* _Task to carry out_: For the data below, retype word for word the lines from the one containing "[00:00:16.27 to 00:00:16.47]" through the one containing "Transcript, with fillers: But"; drop the pictures.

::: Data extracts

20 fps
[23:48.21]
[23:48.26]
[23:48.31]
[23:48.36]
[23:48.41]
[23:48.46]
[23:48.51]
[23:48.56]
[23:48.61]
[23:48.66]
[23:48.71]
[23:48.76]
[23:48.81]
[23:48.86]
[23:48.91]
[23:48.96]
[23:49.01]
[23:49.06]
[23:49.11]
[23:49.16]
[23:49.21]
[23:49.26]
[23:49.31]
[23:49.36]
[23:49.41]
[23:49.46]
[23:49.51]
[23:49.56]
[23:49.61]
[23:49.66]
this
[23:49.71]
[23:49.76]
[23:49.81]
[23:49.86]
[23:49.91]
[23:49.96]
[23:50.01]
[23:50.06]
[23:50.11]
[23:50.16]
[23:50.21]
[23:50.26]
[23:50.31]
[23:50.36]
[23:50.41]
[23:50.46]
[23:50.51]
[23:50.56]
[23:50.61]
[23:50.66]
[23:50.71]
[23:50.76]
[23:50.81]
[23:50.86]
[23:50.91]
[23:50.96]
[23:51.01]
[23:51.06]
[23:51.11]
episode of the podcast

::::::
::: Data extracts

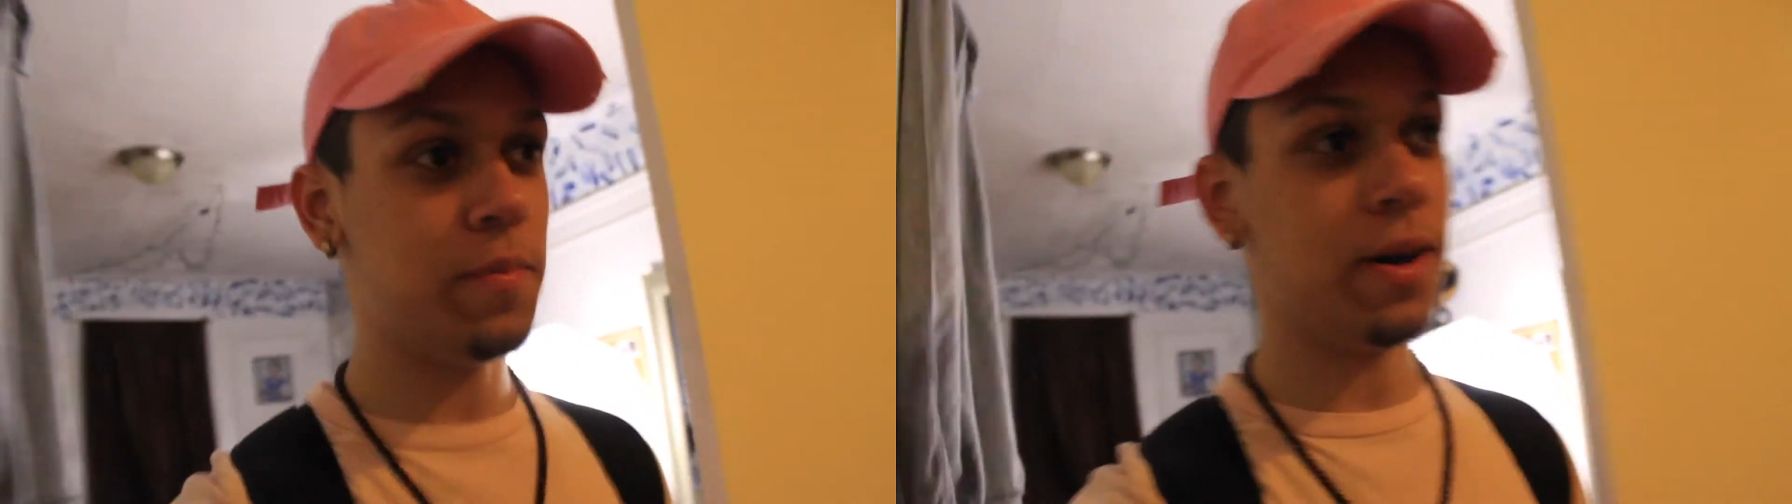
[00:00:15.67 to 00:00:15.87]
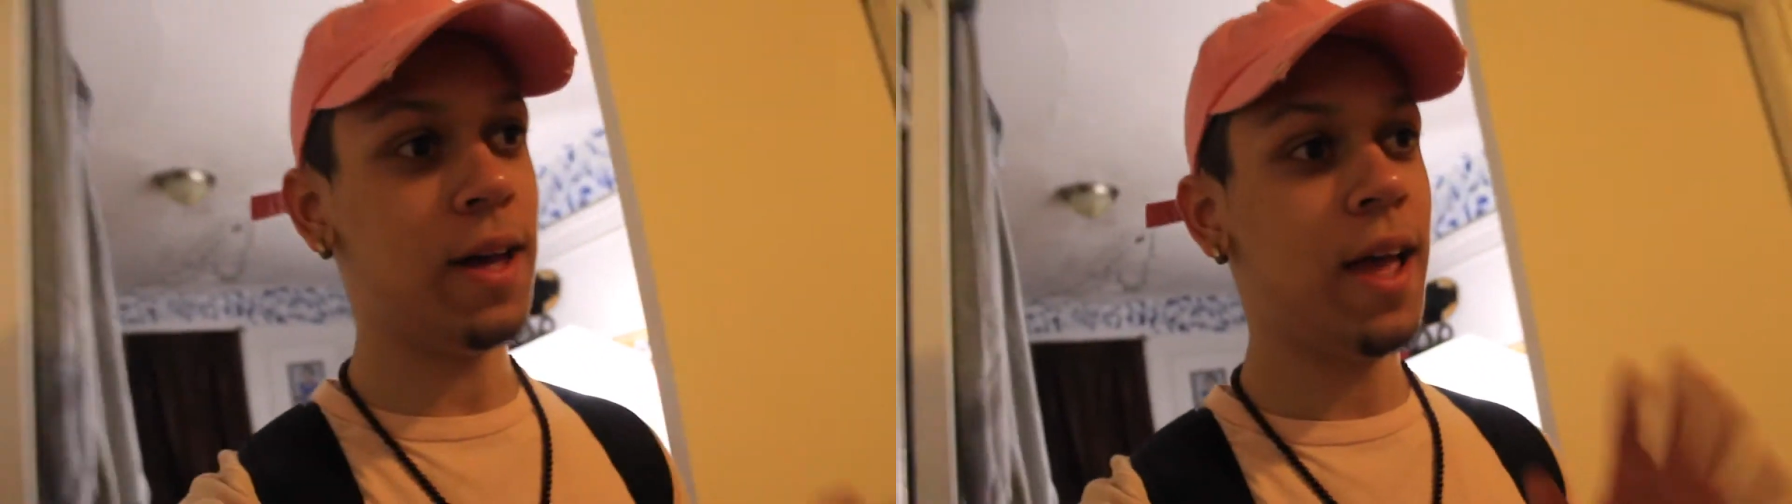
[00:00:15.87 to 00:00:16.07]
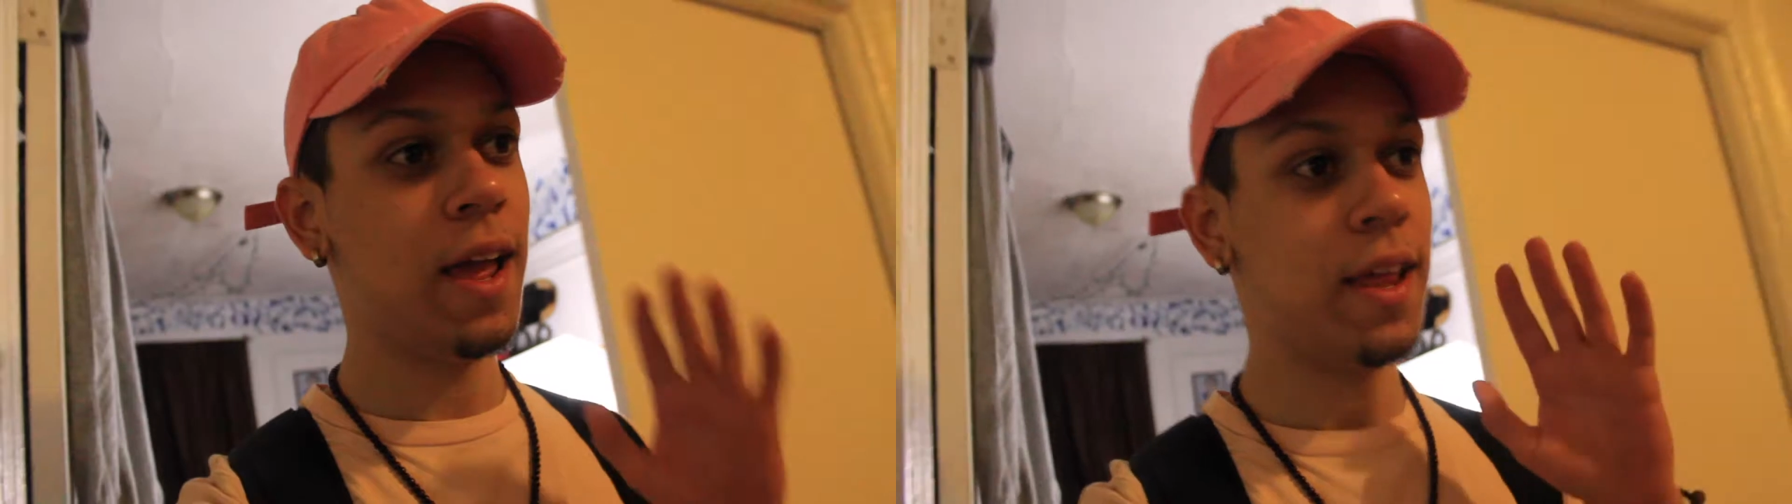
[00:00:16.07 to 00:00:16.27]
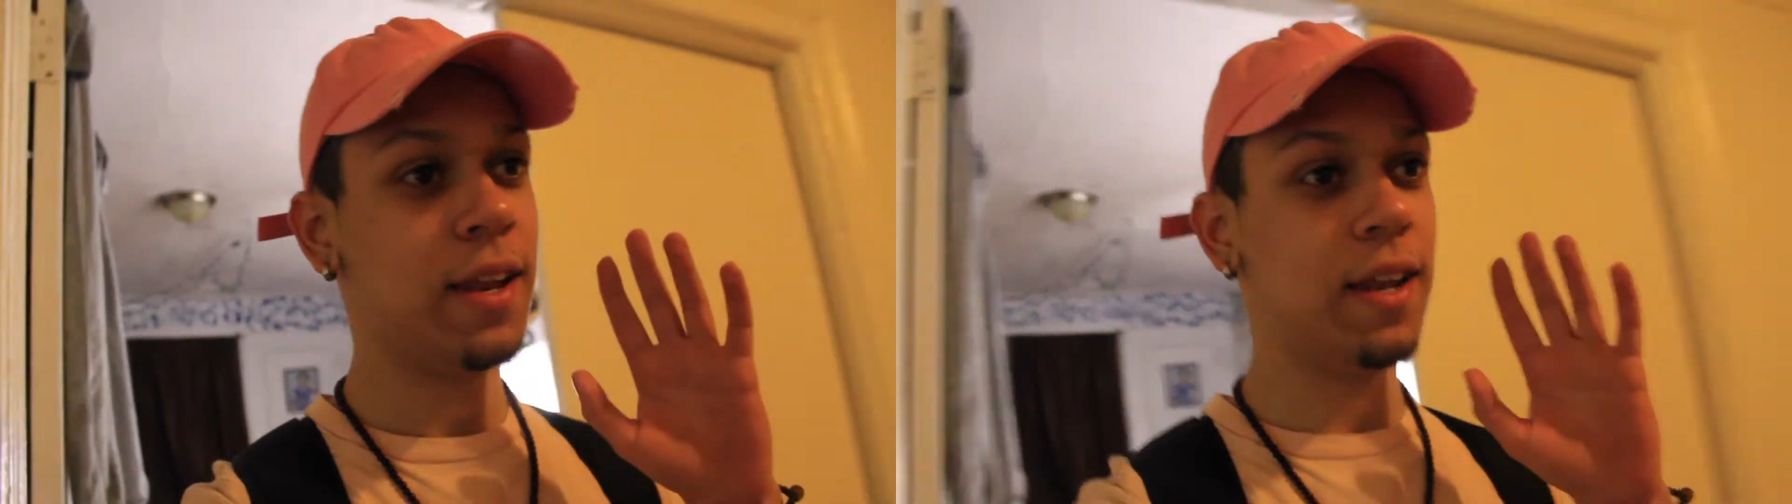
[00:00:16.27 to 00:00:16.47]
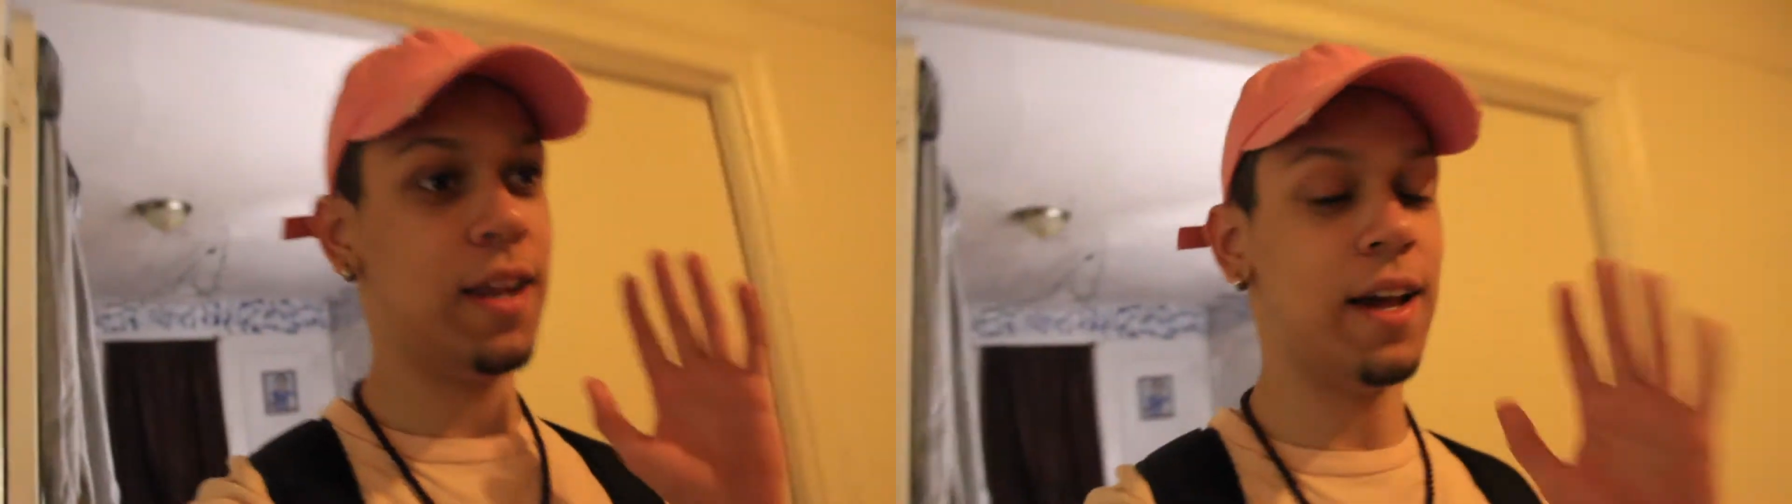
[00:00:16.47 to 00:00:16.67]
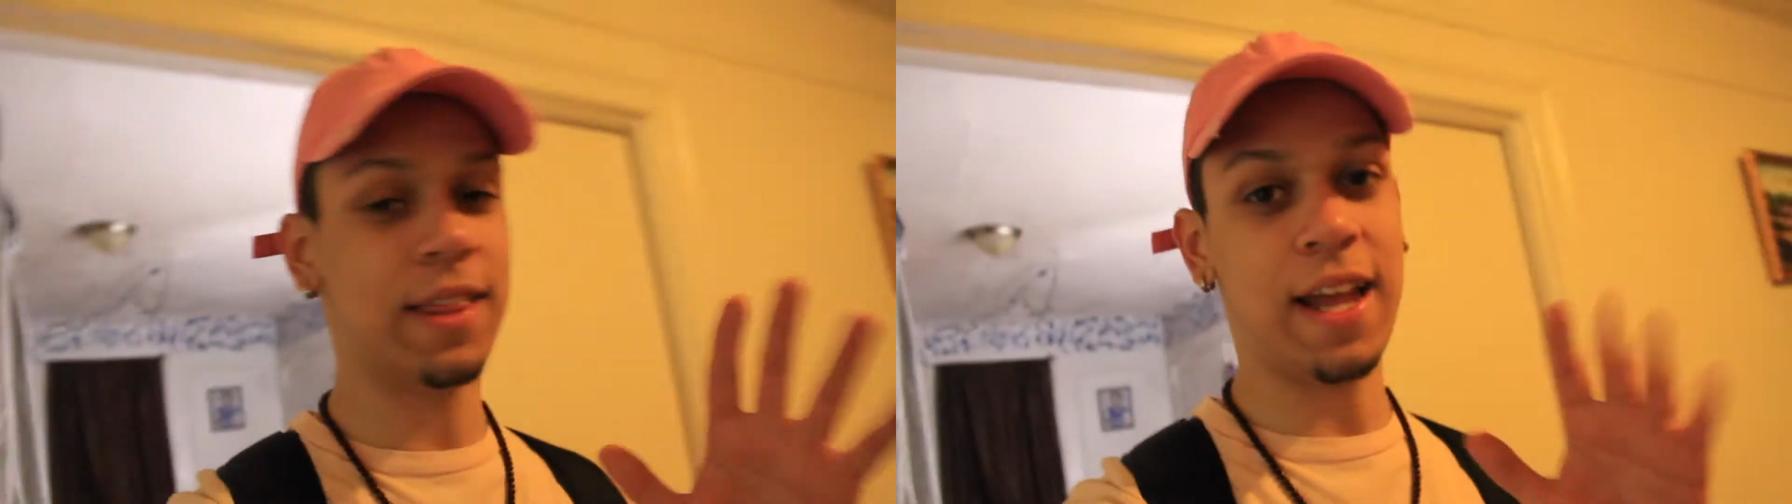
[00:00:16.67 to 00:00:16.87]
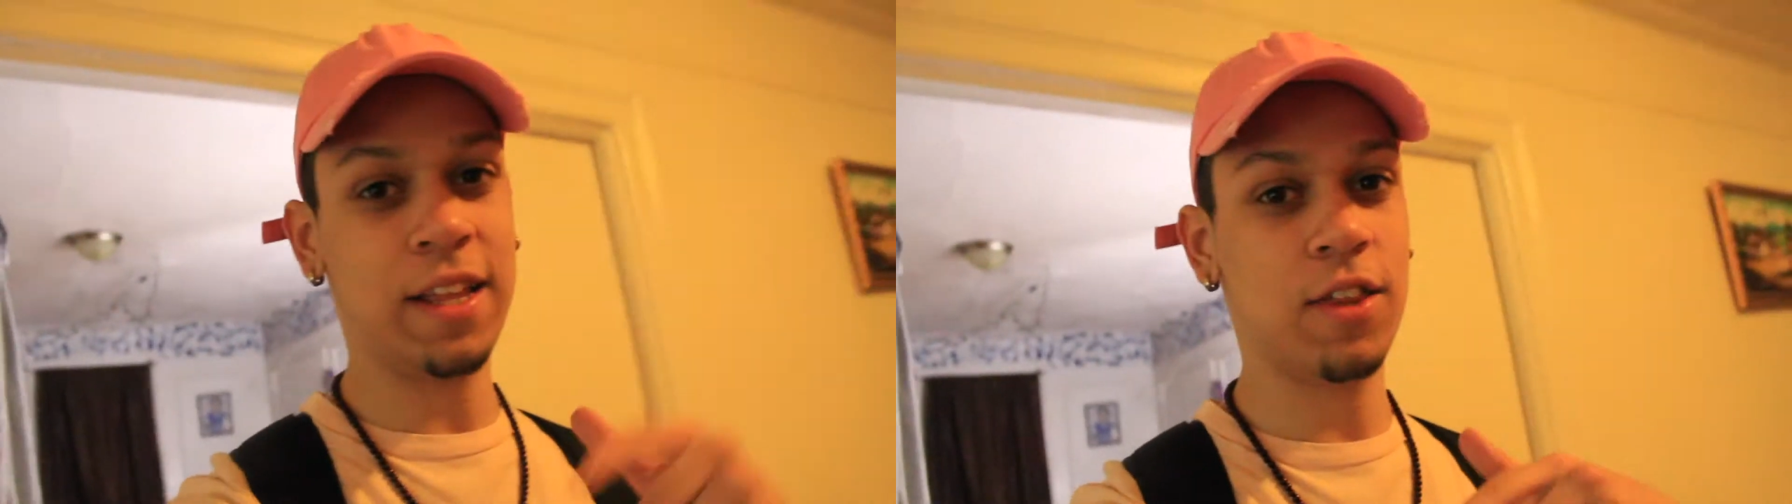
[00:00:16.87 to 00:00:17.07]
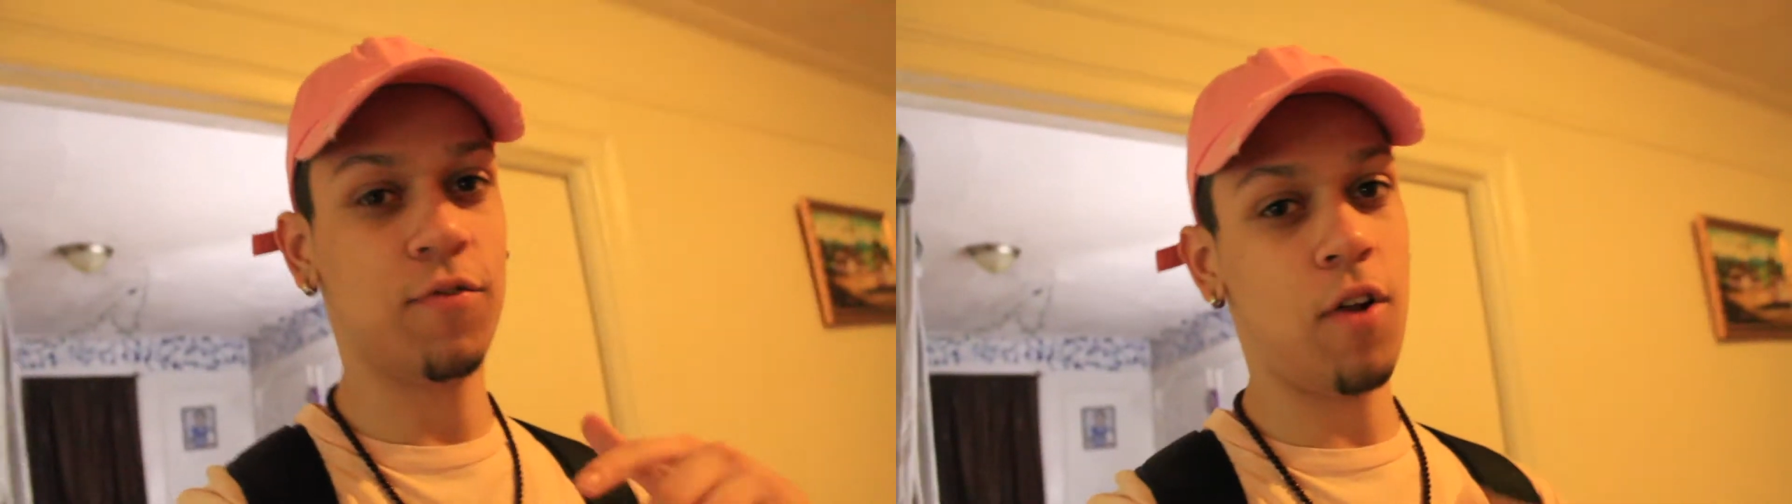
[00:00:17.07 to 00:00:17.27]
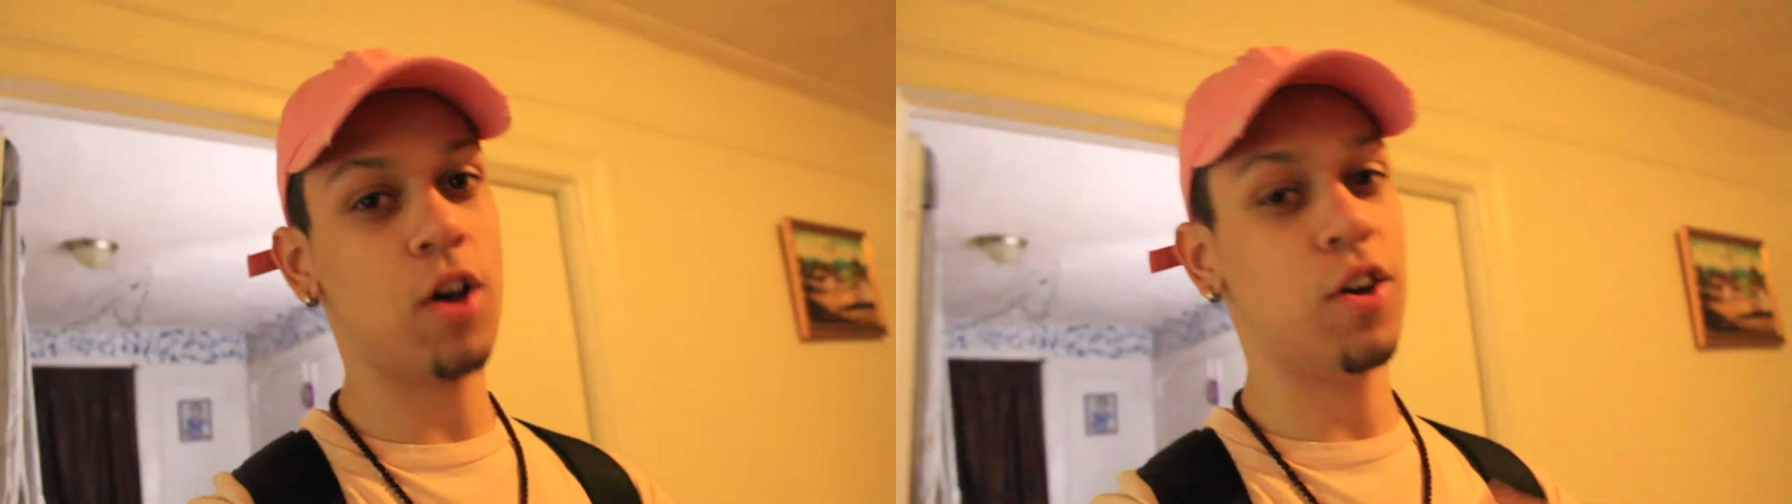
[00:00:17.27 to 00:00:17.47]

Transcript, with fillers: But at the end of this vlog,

::::::

* _Response area_:
[00:00:16.27 to 00:00:16.47]
[00:00:16.47 to 00:00:16.67]
[00:00:16.67 to 00:00:16.87]
[00:00:16.87 to 00:00:17.07]
[00:00:17.07 to 00:00:17.27]
[00:00:17.27 to 00:00:17.47]

Transcript, with fillers: But at the end of this vlog,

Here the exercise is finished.